◆ Brief
Though the entries hold pictures, only their text should be duplicated, exactly and in full.

Start of Source data

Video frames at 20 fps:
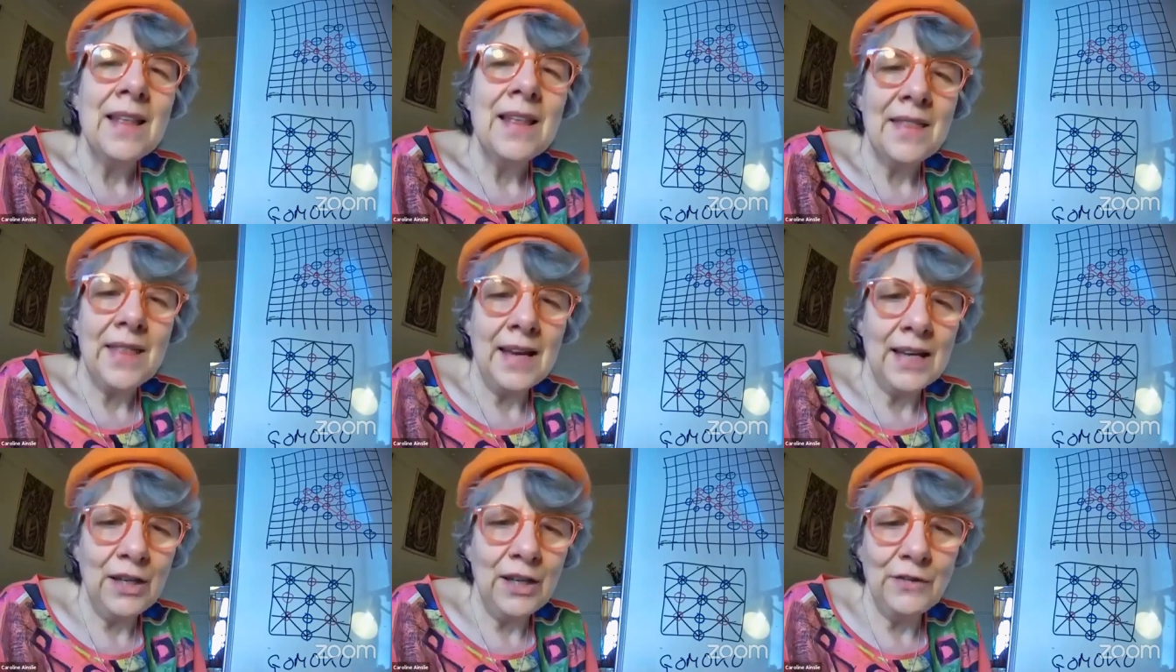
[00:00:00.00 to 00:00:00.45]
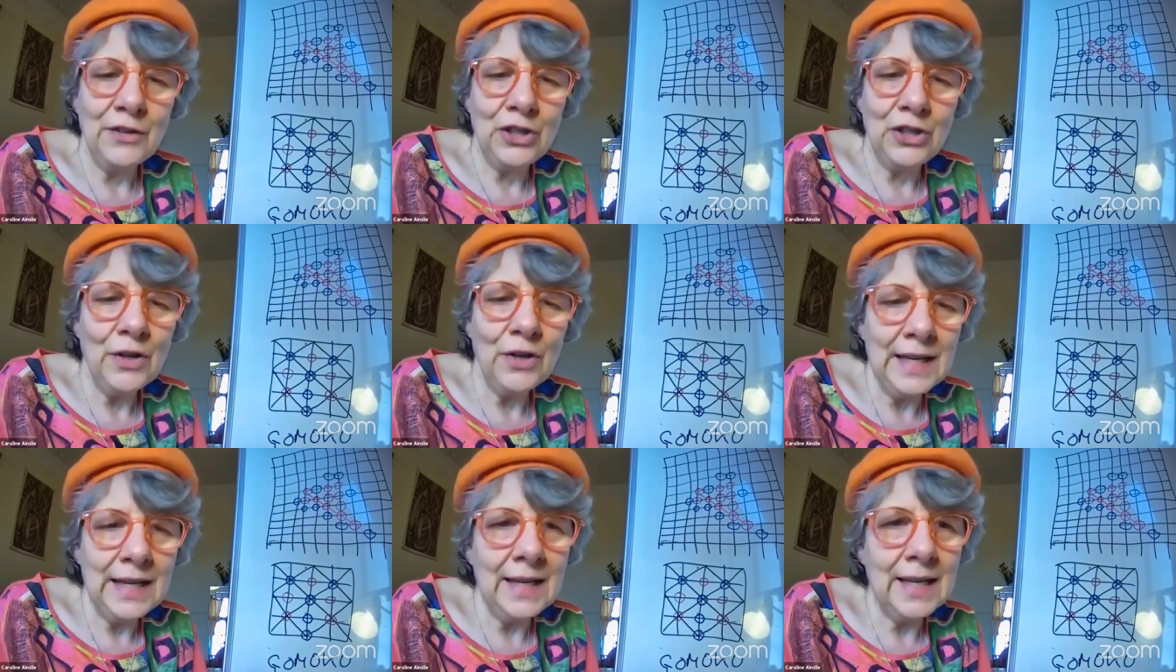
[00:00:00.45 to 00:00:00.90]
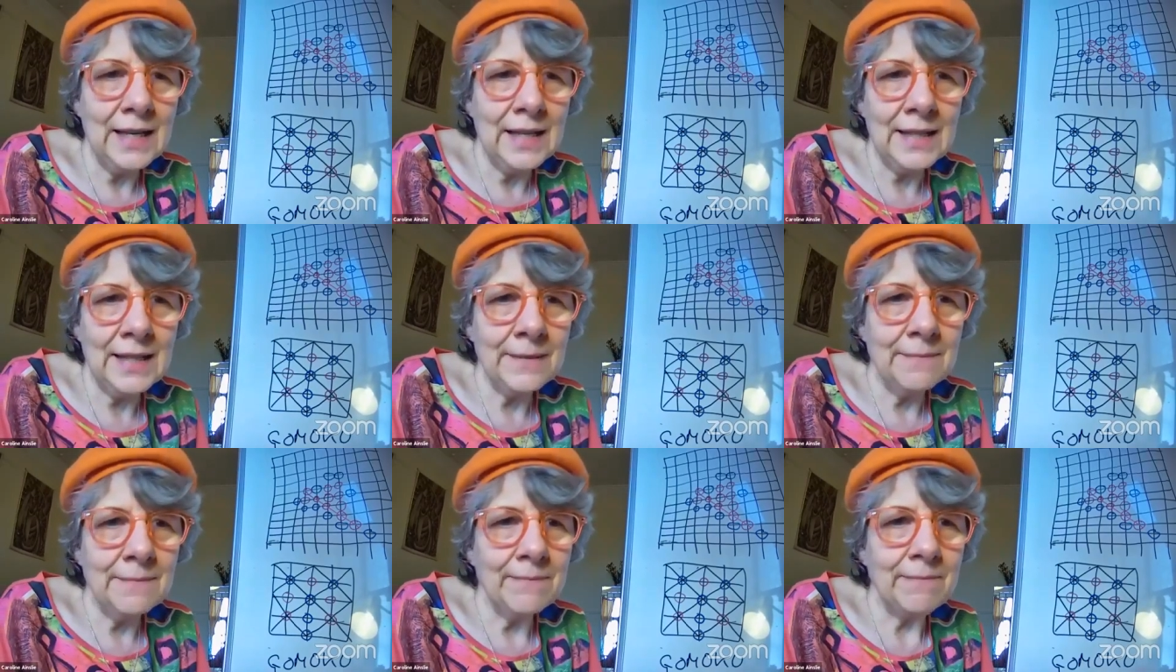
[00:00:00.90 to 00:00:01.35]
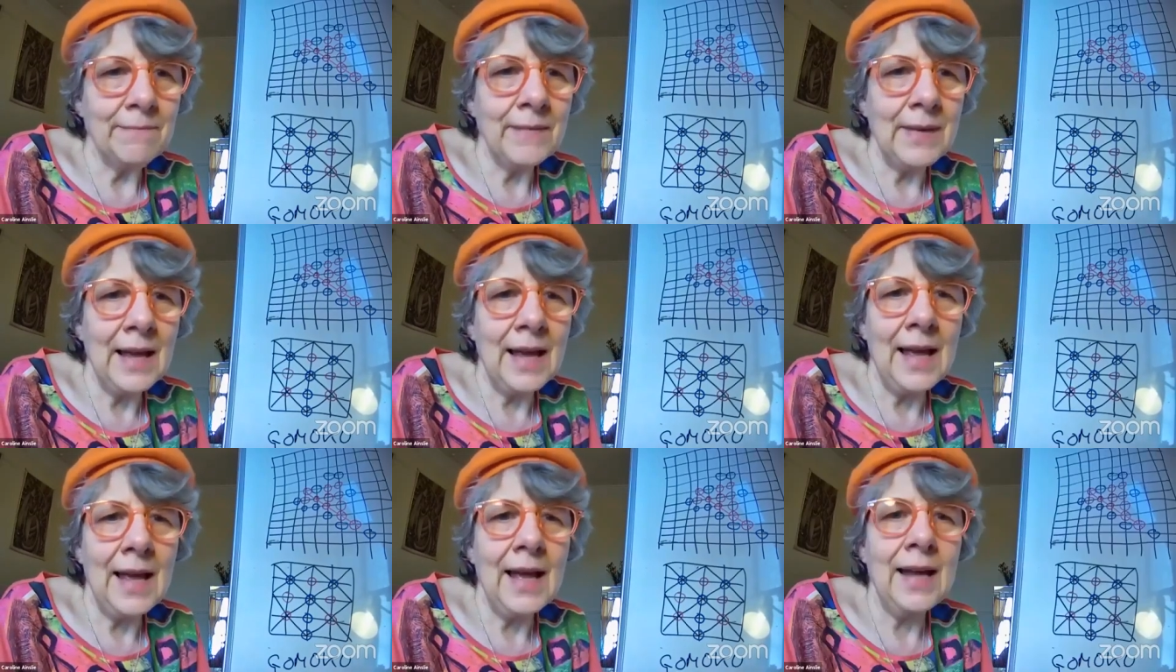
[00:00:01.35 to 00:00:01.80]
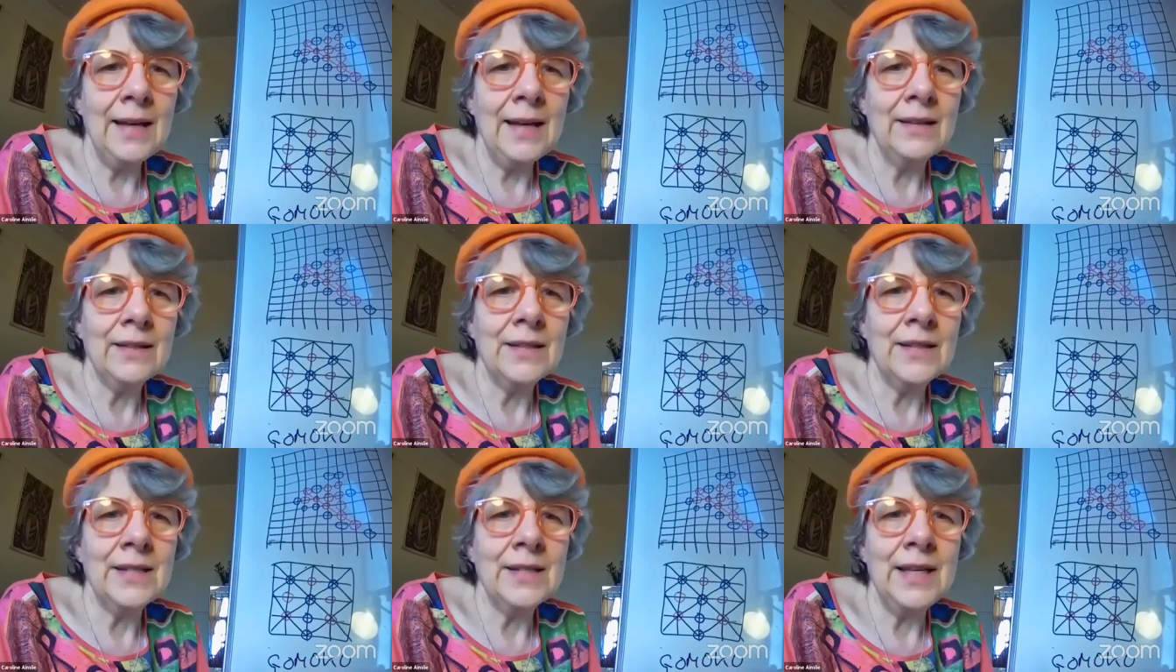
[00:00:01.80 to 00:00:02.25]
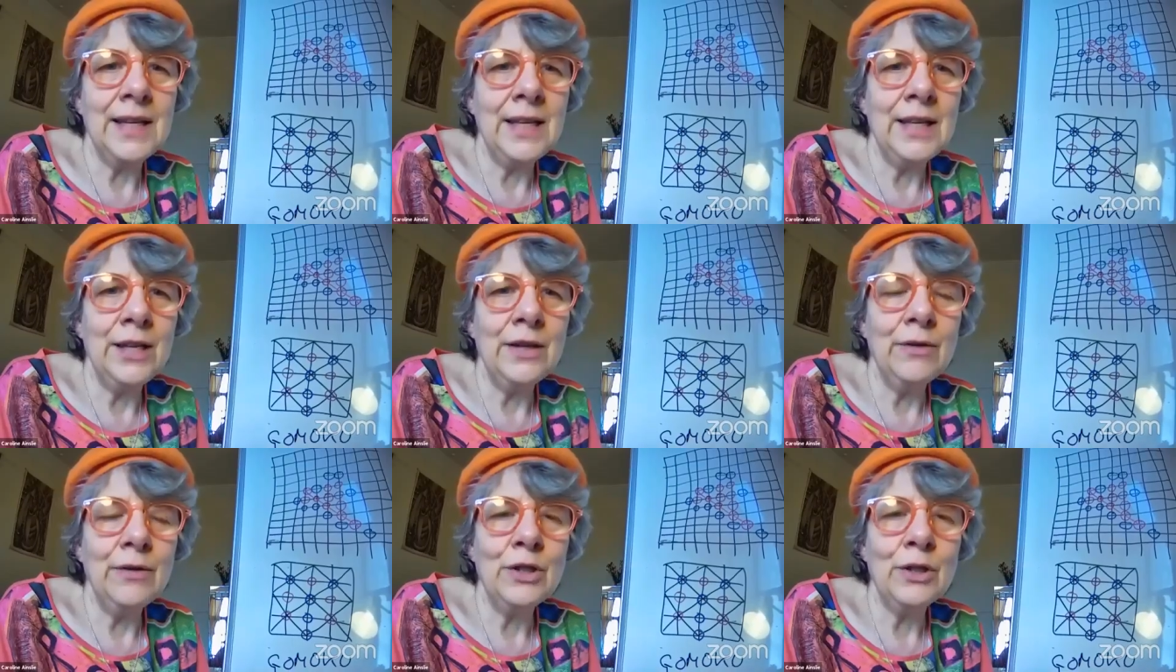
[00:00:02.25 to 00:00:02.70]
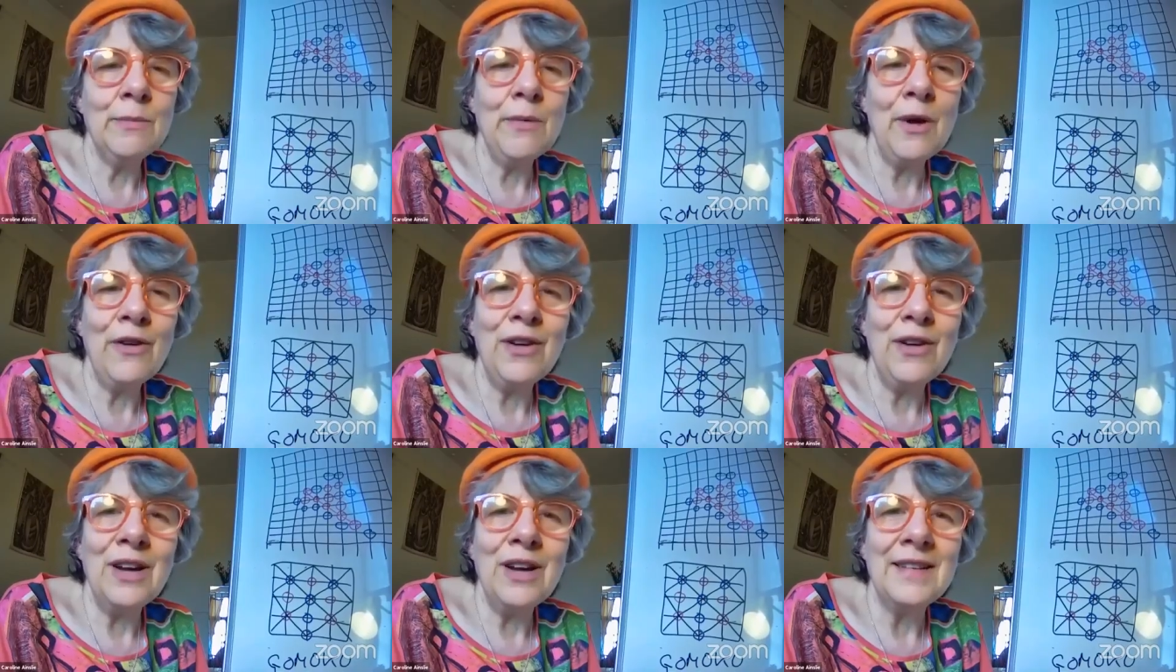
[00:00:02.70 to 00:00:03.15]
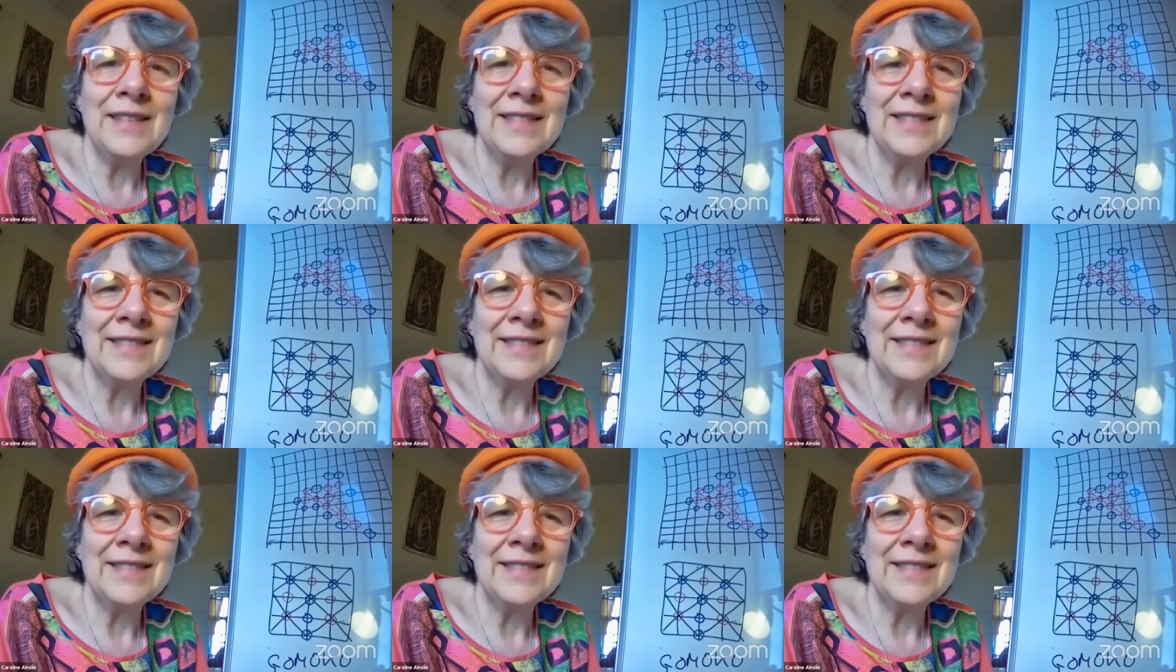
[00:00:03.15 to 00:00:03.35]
Thank you for joining us, and I'll see you tomorrow.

End of Source data

◆ The answer
Video frames at 20 fps:
[00:00:00.00 to 00:00:00.45]
[00:00:00.45 to 00:00:00.90]
[00:00:00.90 to 00:00:01.35]
[00:00:01.35 to 00:00:01.80]
[00:00:01.80 to 00:00:02.25]
[00:00:02.25 to 00:00:02.70]
[00:00:02.70 to 00:00:03.15]
[00:00:03.15 to 00:00:03.35]
Thank you for joining us, and I'll see you tomorrow.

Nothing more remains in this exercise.